## Information shown

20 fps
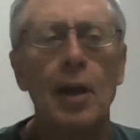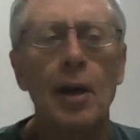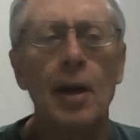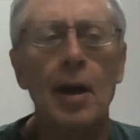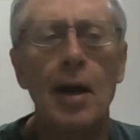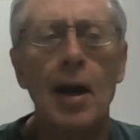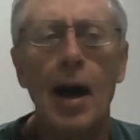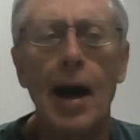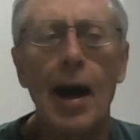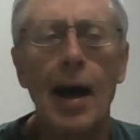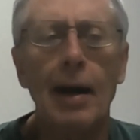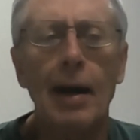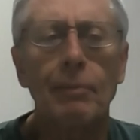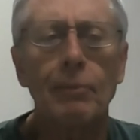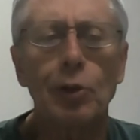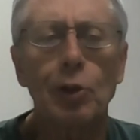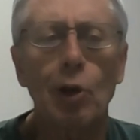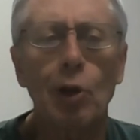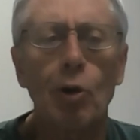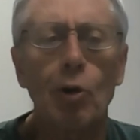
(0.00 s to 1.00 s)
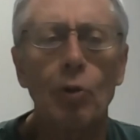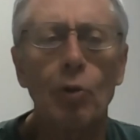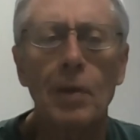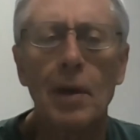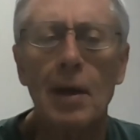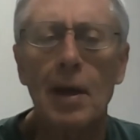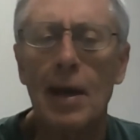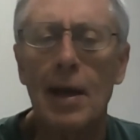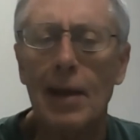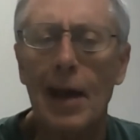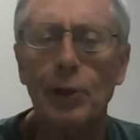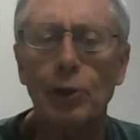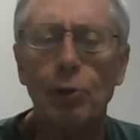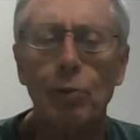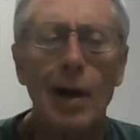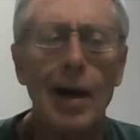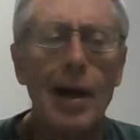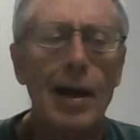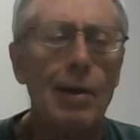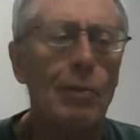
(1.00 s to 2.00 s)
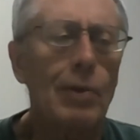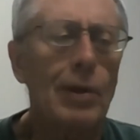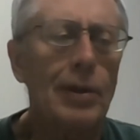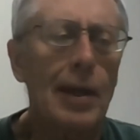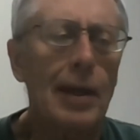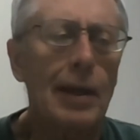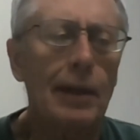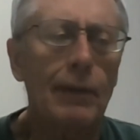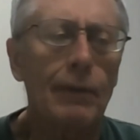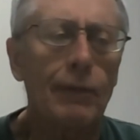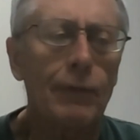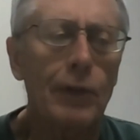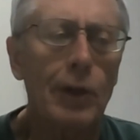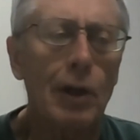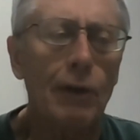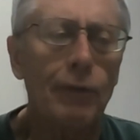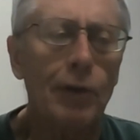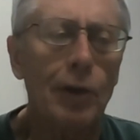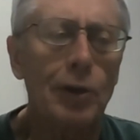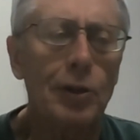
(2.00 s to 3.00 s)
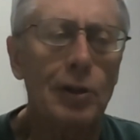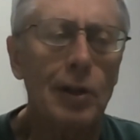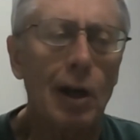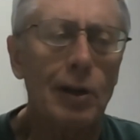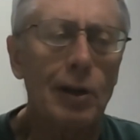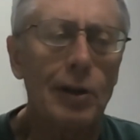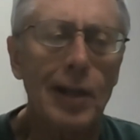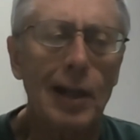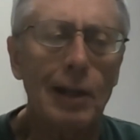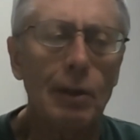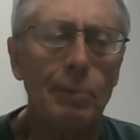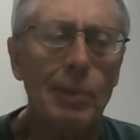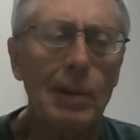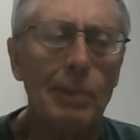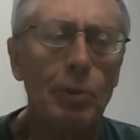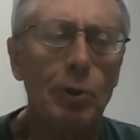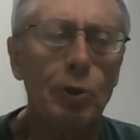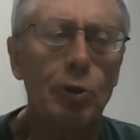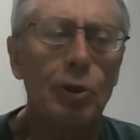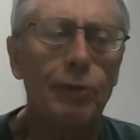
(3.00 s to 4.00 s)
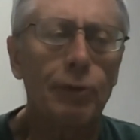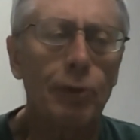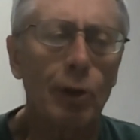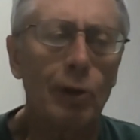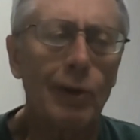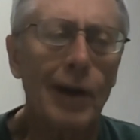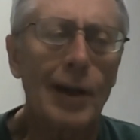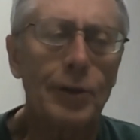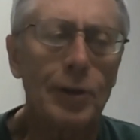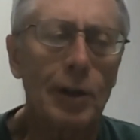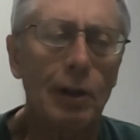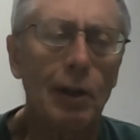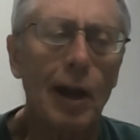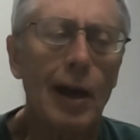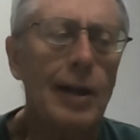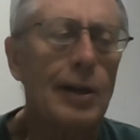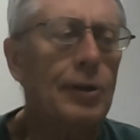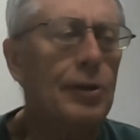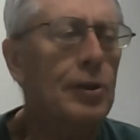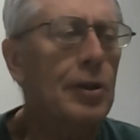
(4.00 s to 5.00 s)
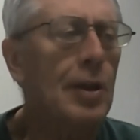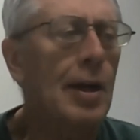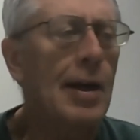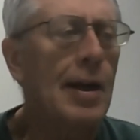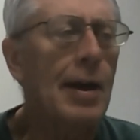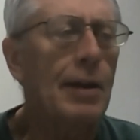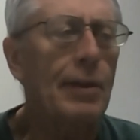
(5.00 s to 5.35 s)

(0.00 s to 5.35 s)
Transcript: Um, so that's why when they you know first started telling people use fluorescent lights,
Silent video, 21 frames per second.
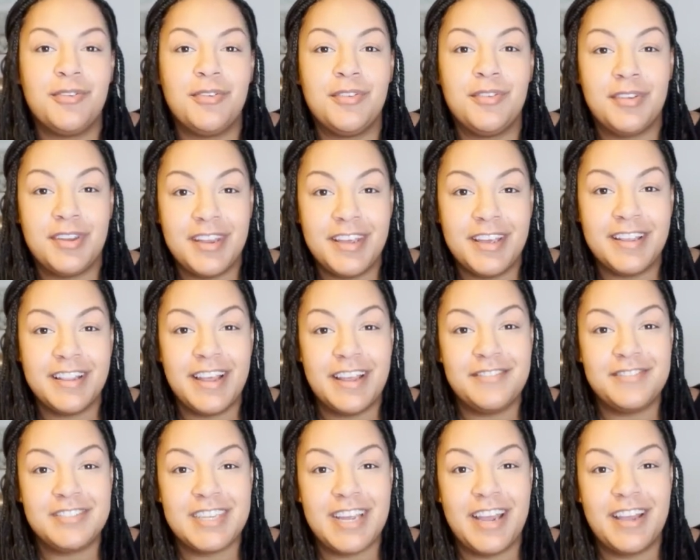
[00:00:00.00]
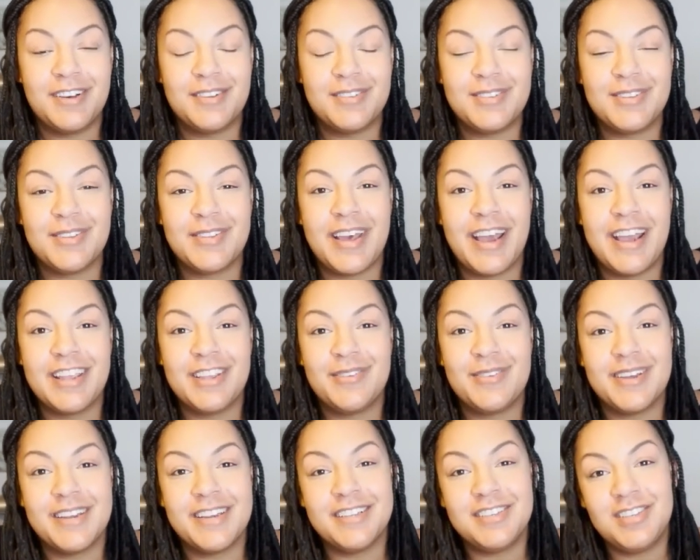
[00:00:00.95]
unique lifestyle so that you
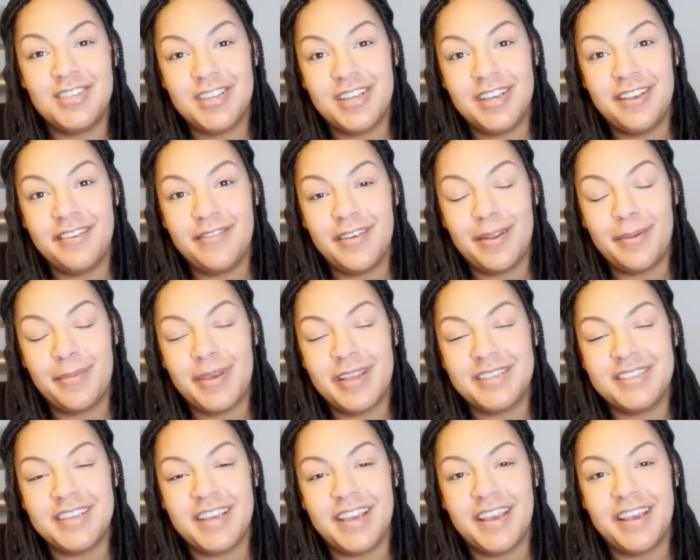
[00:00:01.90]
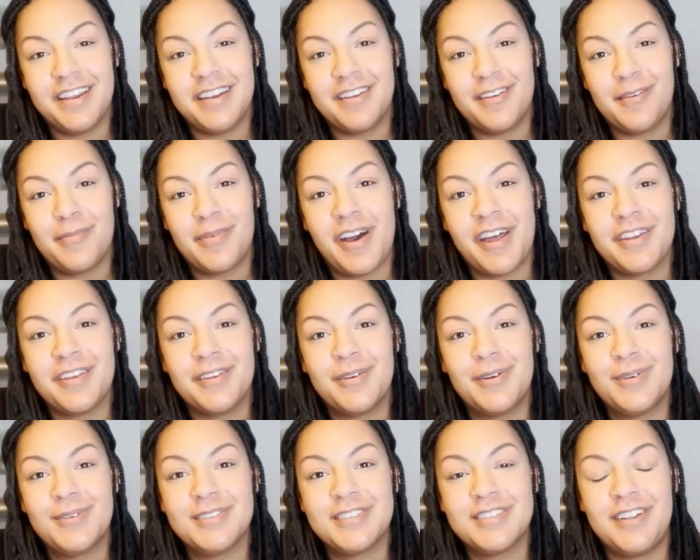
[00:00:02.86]
can achieve and maintain your body
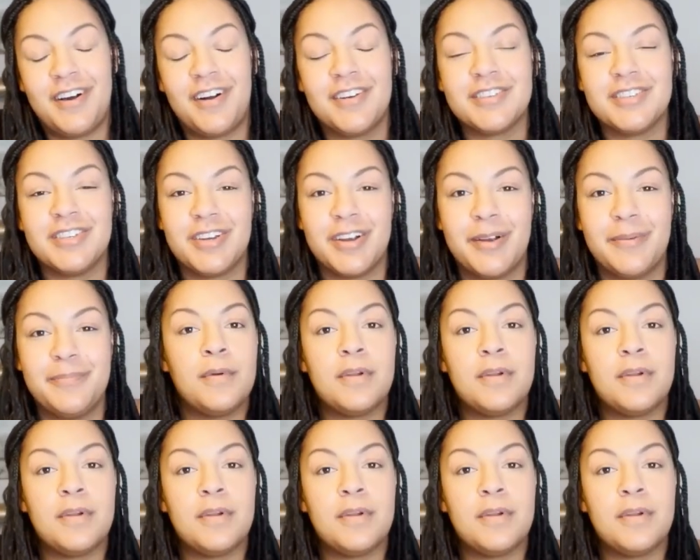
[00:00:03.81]
goals long term.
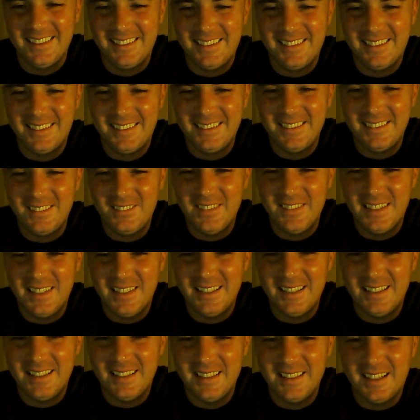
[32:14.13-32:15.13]
Oh
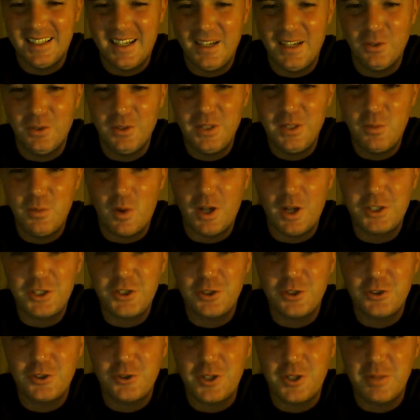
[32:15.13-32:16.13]
man. I only
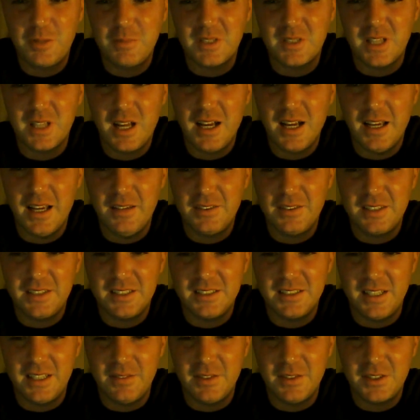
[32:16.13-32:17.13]
watch your streams live,
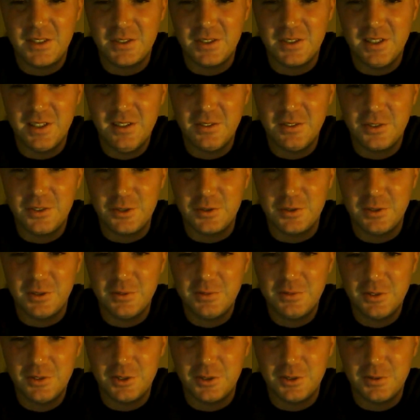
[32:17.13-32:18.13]
says David Sawyer. Oh,
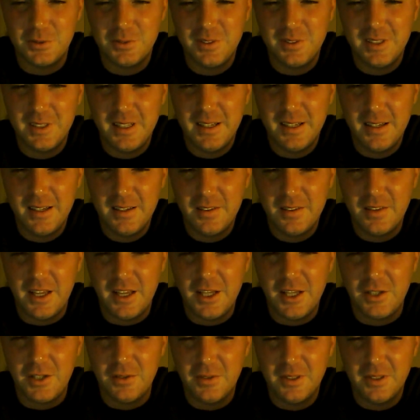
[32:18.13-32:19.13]
true.
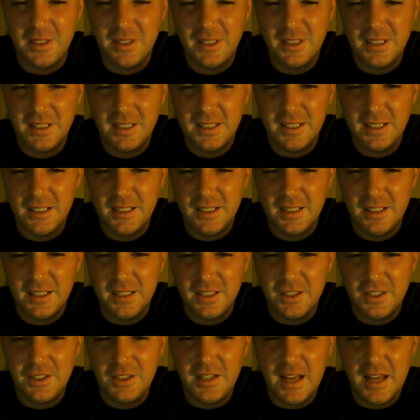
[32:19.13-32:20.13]
Thank you.
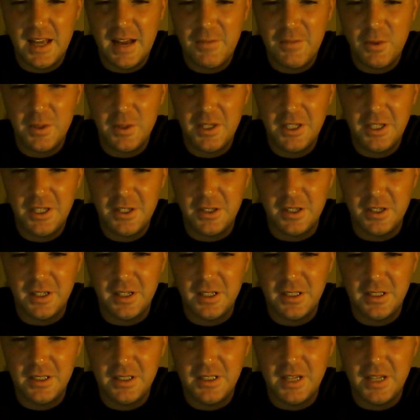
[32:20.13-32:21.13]
Good to have you in
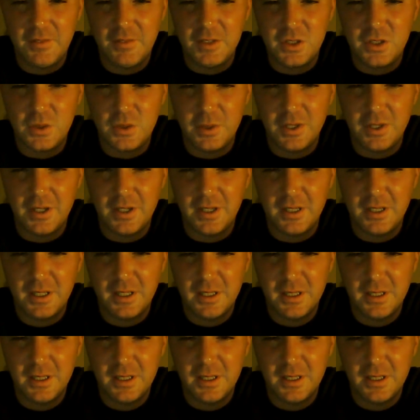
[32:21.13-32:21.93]
here, David Sawyer.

## Work order
Begin at the first line of the records. Print every line through the one containing "Silent video, 21 frames per second." exactly, but skip the pictures.

## Solution to the exercise
20 fps
(0.00 s to 1.00 s)
(1.00 s to 2.00 s)
(2.00 s to 3.00 s)
(3.00 s to 4.00 s)
(4.00 s to 5.00 s)
(5.00 s to 5.35 s)

(0.00 s to 5.35 s)
Transcript: Um, so that's why when they you know first started telling people use fluorescent lights,
Silent video, 21 frames per second.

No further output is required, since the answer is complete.